Transcribe the listing verbatim, please, with images dropped.

- - - - -

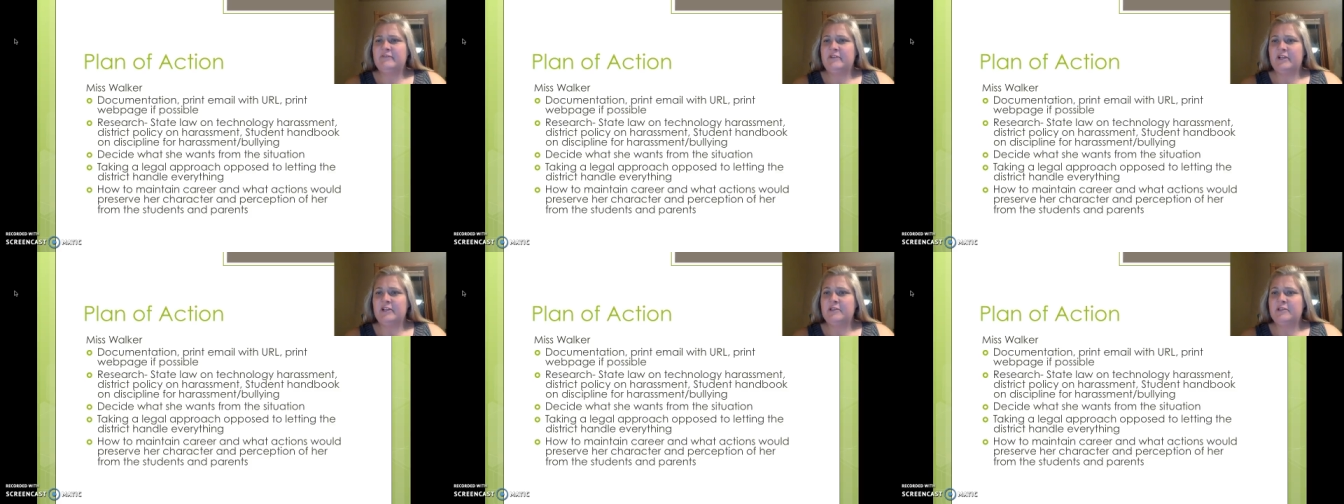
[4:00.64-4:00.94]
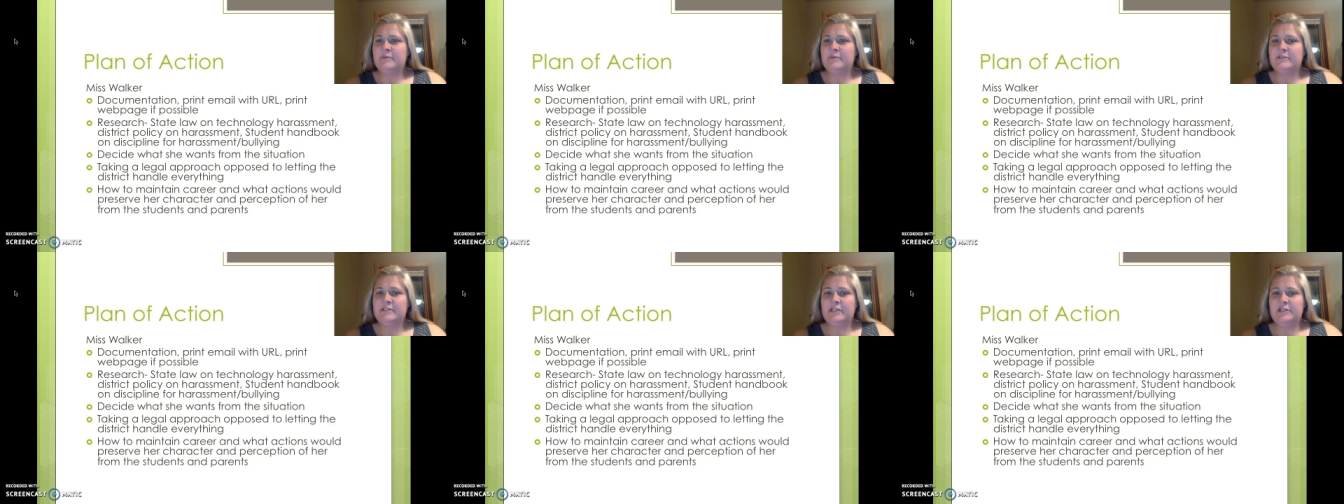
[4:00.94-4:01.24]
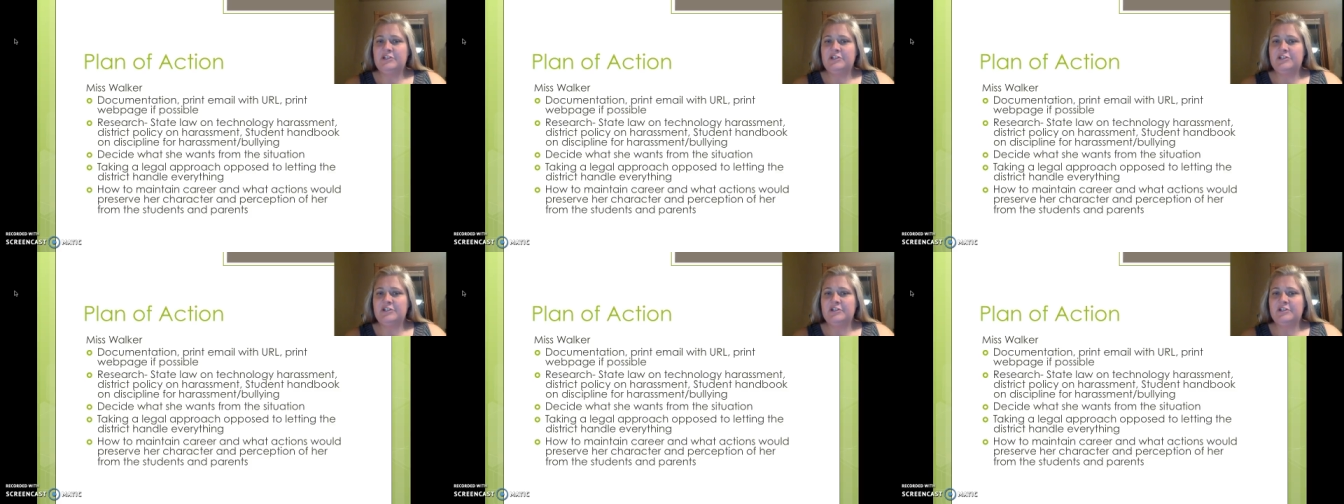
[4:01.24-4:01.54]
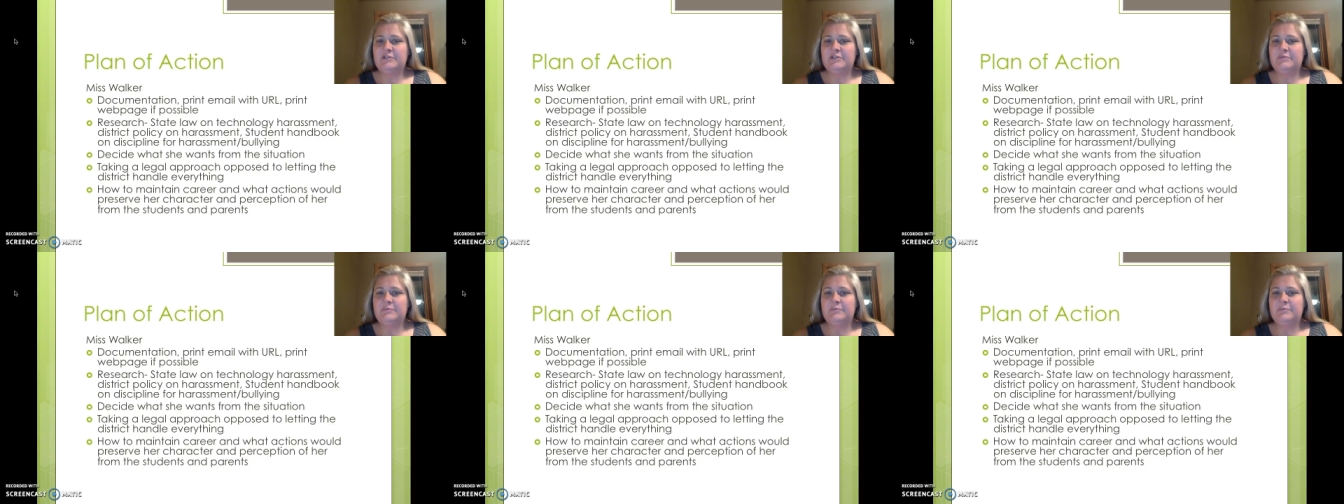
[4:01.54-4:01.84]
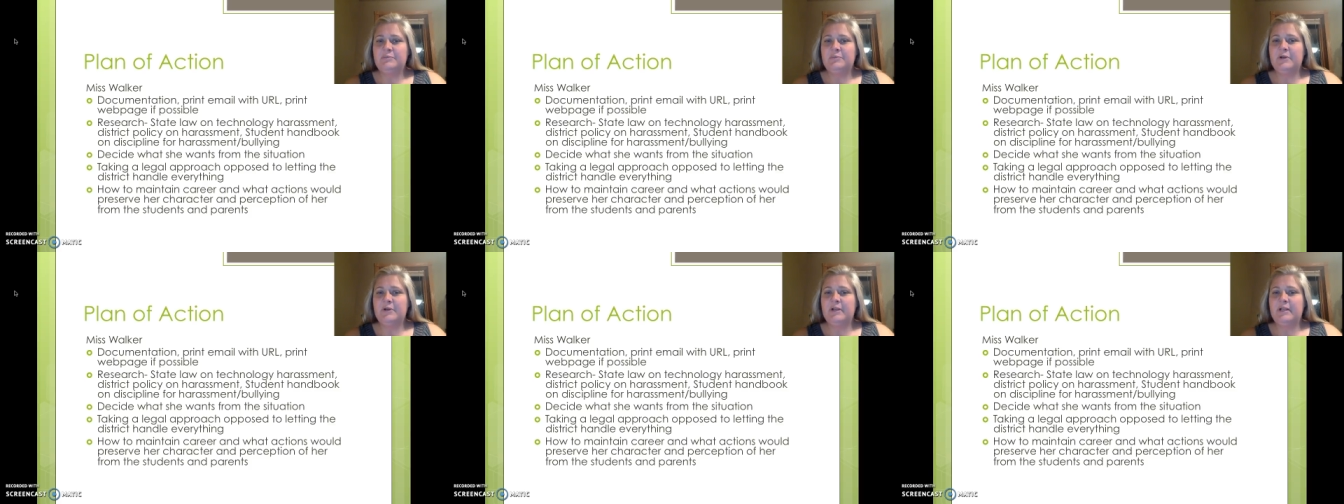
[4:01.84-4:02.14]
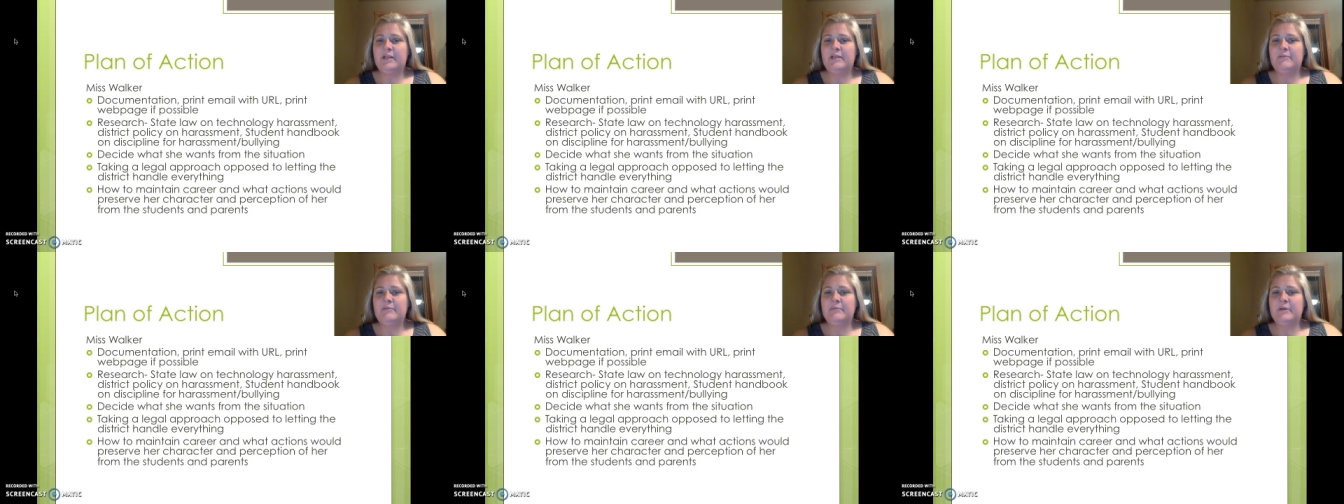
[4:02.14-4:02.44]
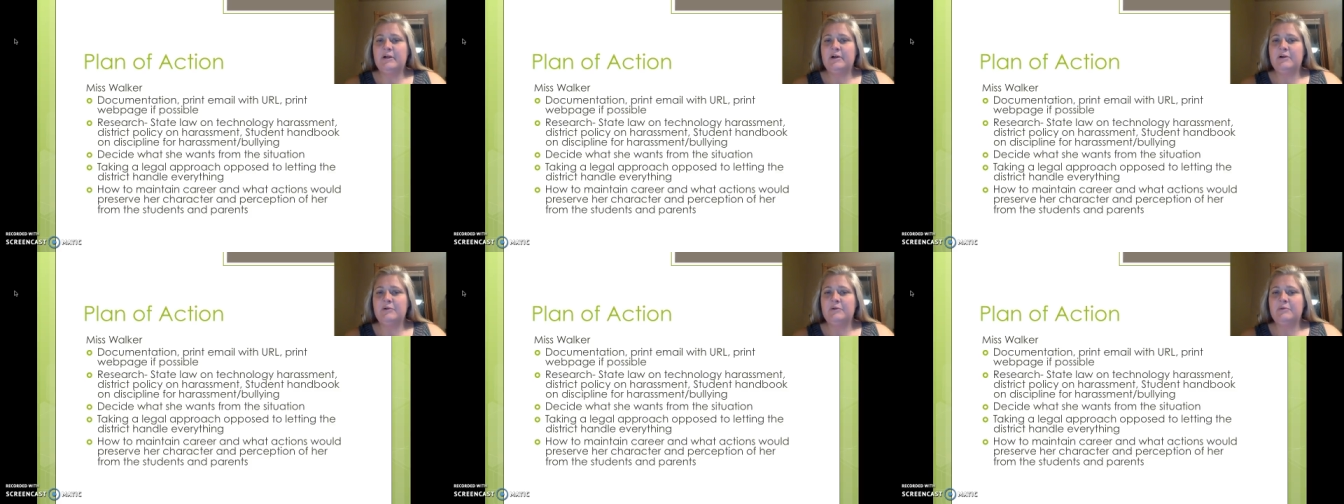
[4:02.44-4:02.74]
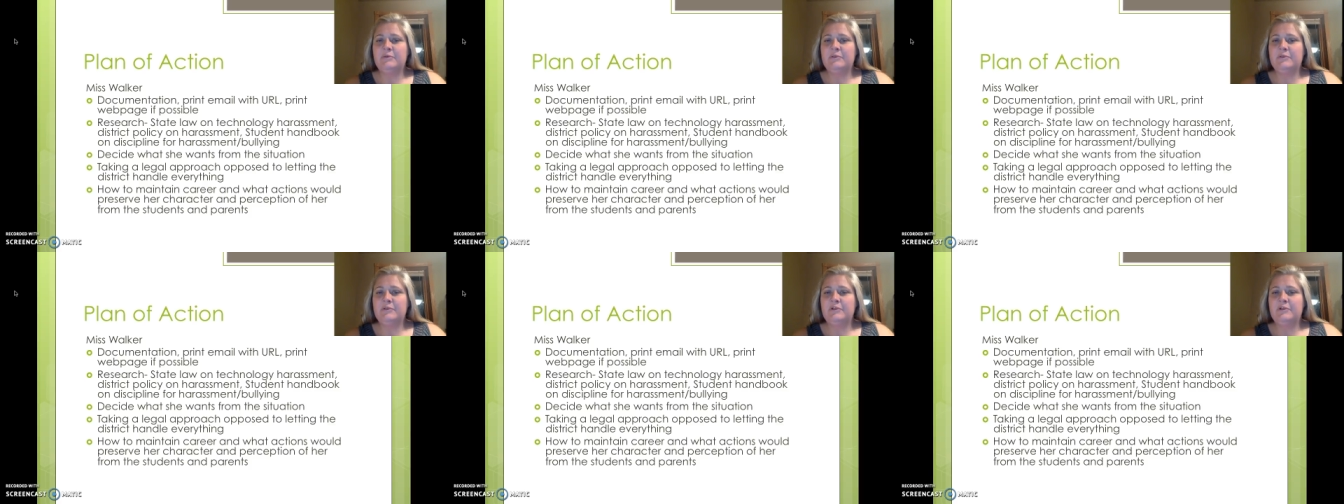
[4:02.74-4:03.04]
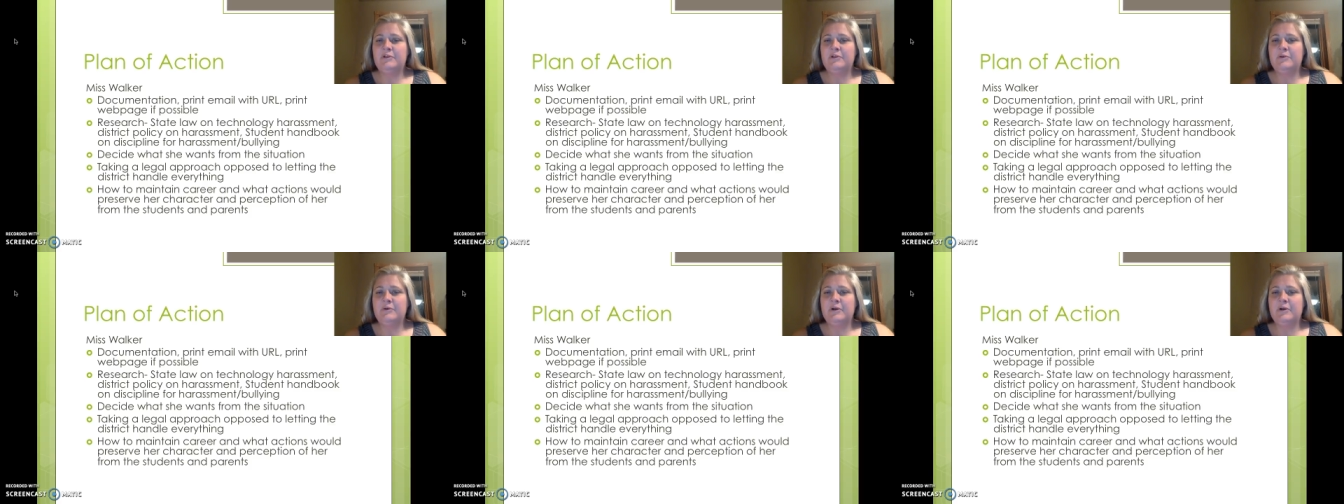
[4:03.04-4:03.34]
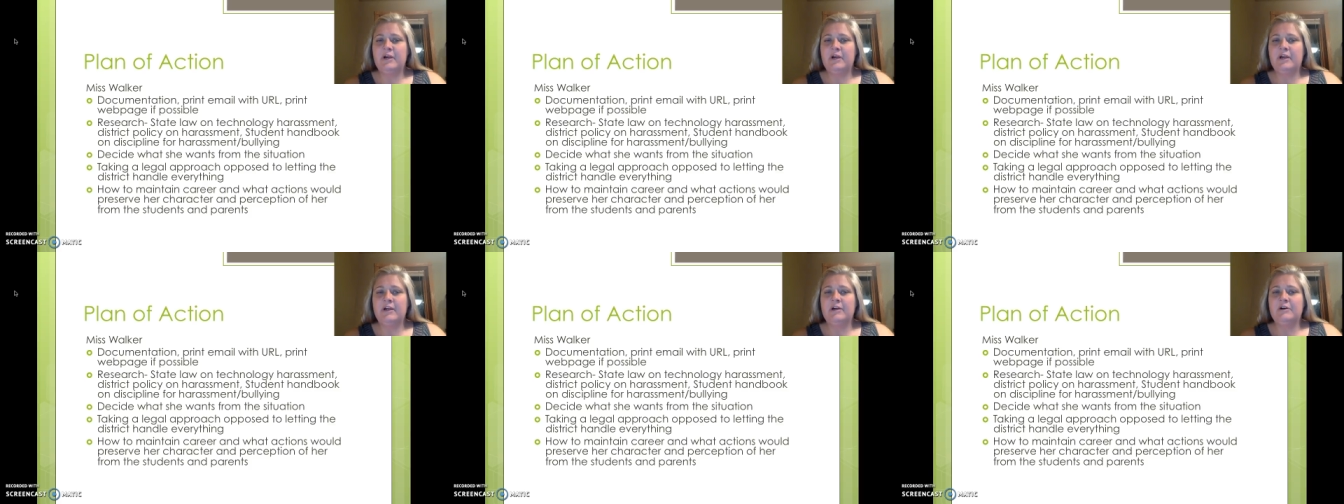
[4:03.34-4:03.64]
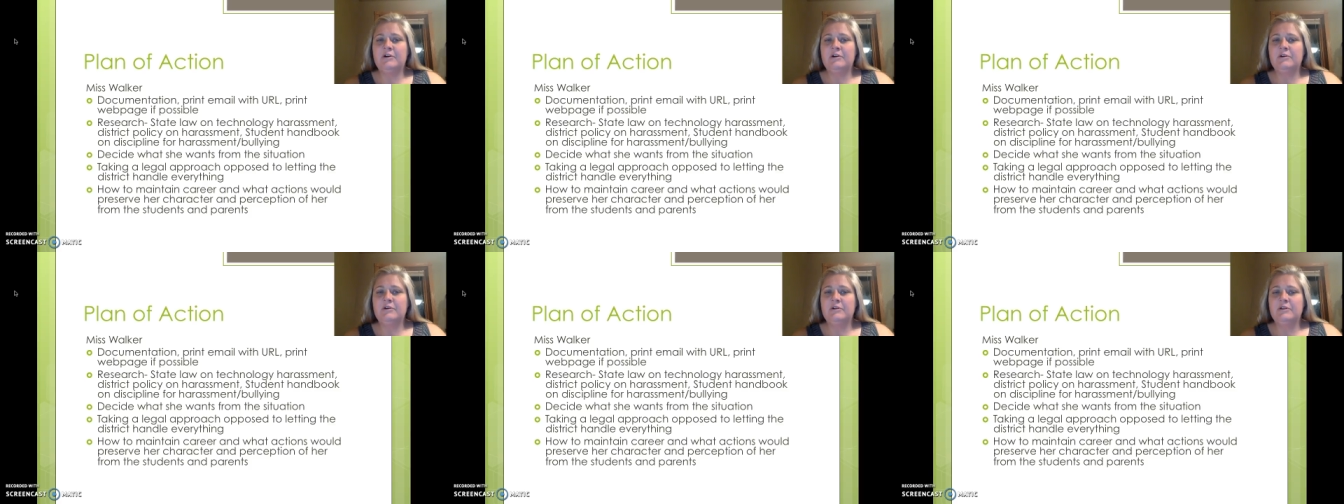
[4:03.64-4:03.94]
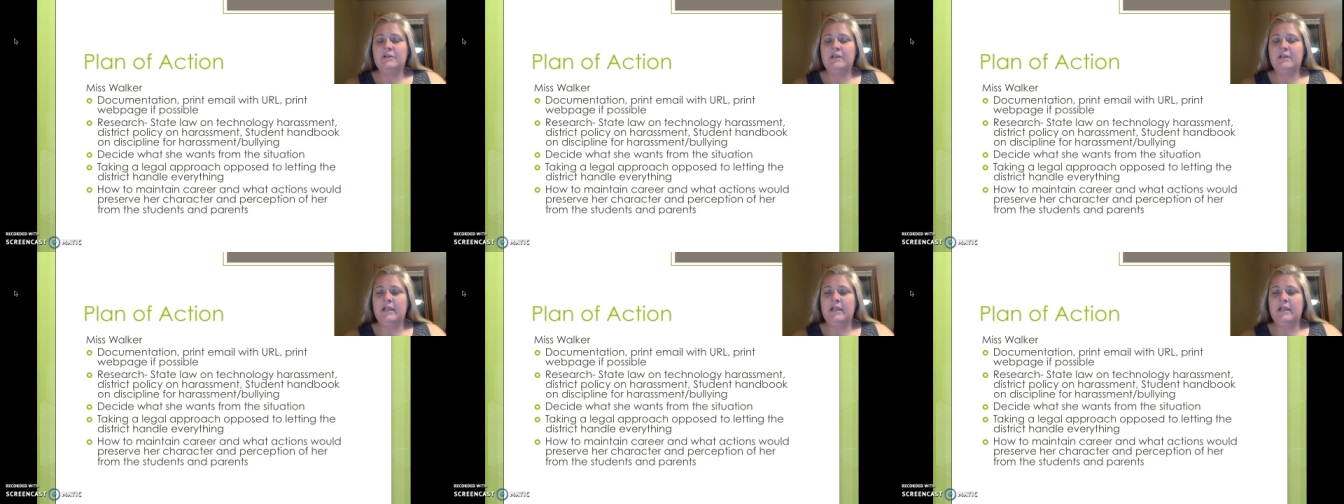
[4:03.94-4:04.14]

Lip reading: documentation, print email with the URL,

- - - - -

_EXERCISE OUTPUT_:
[4:00.64-4:00.94]
[4:00.94-4:01.24]
[4:01.24-4:01.54]
[4:01.54-4:01.84]
[4:01.84-4:02.14]
[4:02.14-4:02.44]
[4:02.44-4:02.74]
[4:02.74-4:03.04]
[4:03.04-4:03.34]
[4:03.34-4:03.64]
[4:03.64-4:03.94]
[4:03.94-4:04.14]

Lip reading: documentation, print email with the URL,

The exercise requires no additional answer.